> _Your objective_:
What is needed is an exact copy of the entries, with the pictures excluded.

[Records drawn from a dataset]

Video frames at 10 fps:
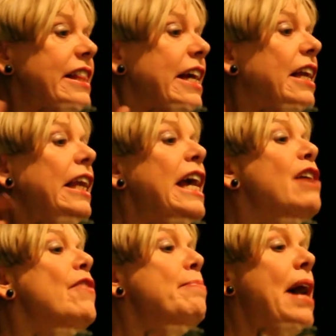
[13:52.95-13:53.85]
the click
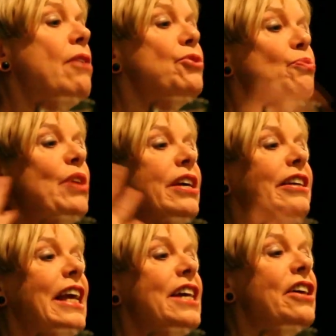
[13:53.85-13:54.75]
of a mouse, we
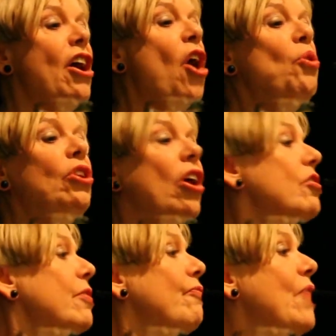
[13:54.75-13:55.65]
can get a whole lot of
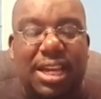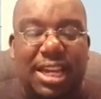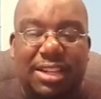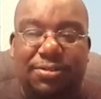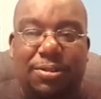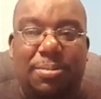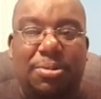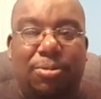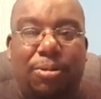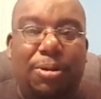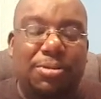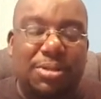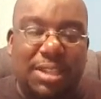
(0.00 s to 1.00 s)
is from a
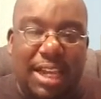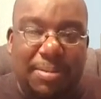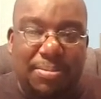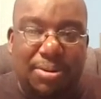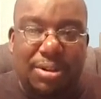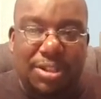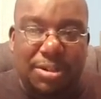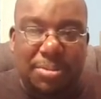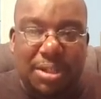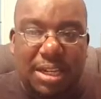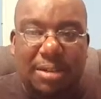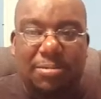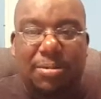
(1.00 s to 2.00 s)
wrong standpoint to
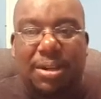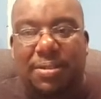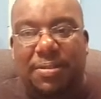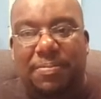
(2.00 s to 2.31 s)
begin with.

> _Problem solution_:
Video frames at 10 fps:
[13:52.95-13:53.85]
the click
[13:53.85-13:54.75]
of a mouse, we
[13:54.75-13:55.65]
can get a whole lot of
(0.00 s to 1.00 s)
is from a
(1.00 s to 2.00 s)
wrong standpoint to
(2.00 s to 2.31 s)
begin with.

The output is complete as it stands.